A common feature of the vertebrate Arg-specific ADP-ribosyltransferase is their resemblance to the transferase from cholera toxin and to Escherichia coli heat-labile enterotoxin. Strictly conserved regions around the active site containing two Glu residues (E207 and E209, indicated with an asterisk in Fig. 3) are seen in all Arg-specific ADPRT detected in vertebrates, bacteria, and viruses. On the other hand, RT6.1 and RT6.2 (rat), which have NAD glycohydrolase activity, but not Arg-specific ADPRT, contain Gln in place of Glu207. The recombinant protein of a mutant Gln207Glu-RT6.1 possesses Arg-specific ADPRT activity (16, 17), but alterations in the kinetic parameters of the NAD glycohydrolase reaction are slight (17). Furthermore, the mouse homologues of rat RT6, Rt6.1, and Rt6.2 have Glu207 and ADPRT activity. When the Glu is replaced with Gln, Rt6.1 loses the activity (17).

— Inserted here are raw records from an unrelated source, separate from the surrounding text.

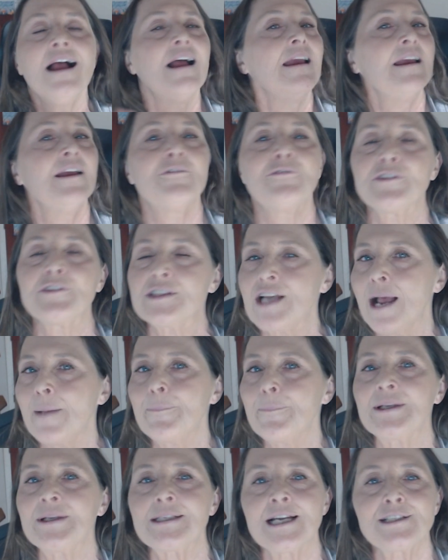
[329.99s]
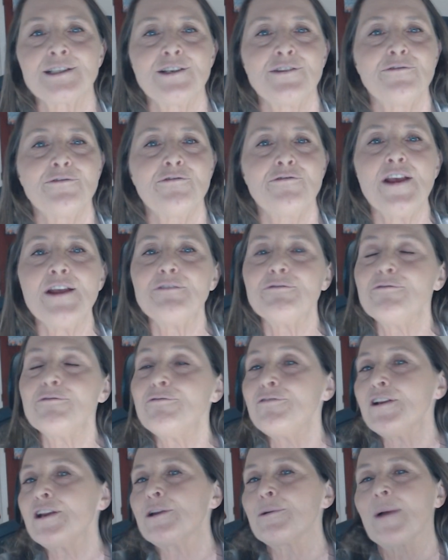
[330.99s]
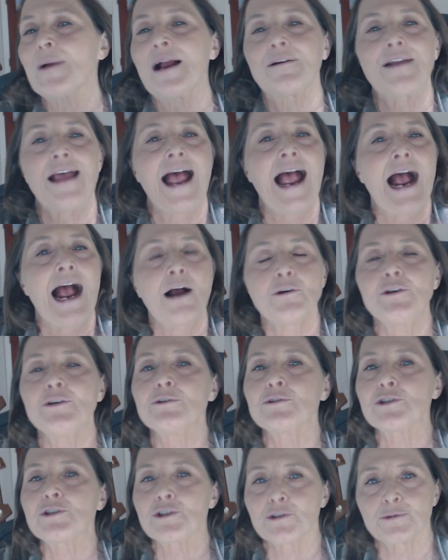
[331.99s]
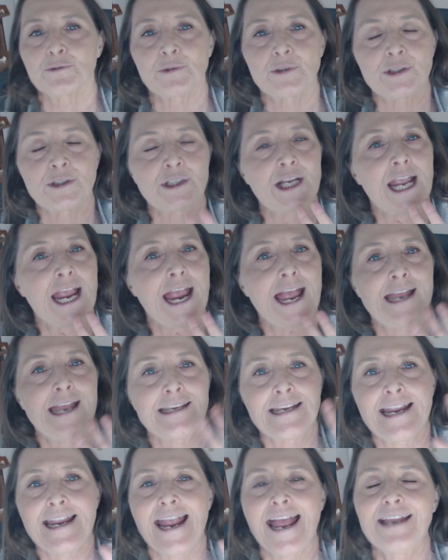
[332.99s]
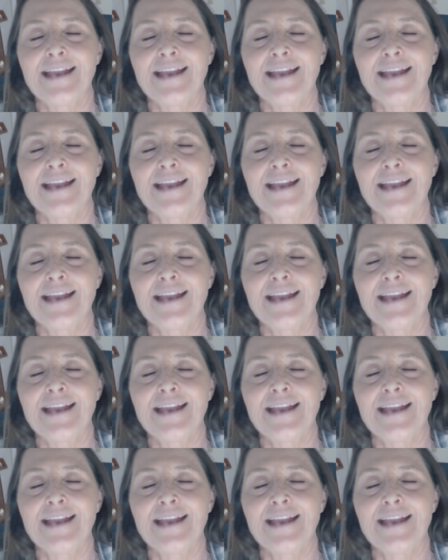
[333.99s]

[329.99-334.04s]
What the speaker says: If a topic doesn't fit, figure out how your children can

Figure 3. Comparison of the amino acid sequences of a Glu-rich motif in eukaryotic, prokaryotic, and viral Arg-specific ADP-ribosyltransferases and T-cell antigen RT6. References are cited by the numbers in parentheses. ADPRT: arginine-specific ADP-ribosyltransferase.
It has been reported that defects in RT6 expression are associated in various animal models with the pathogenesis of autoimmune insulin-dependent diabetes and systemic lupus erythematosus (18, 19), although a possible mechanism for RT6-mediated protection from these autoimmune diseases is unknown. Definite physiological functions of monoADP-ribosylation in eukaryotes must be established by further investigation.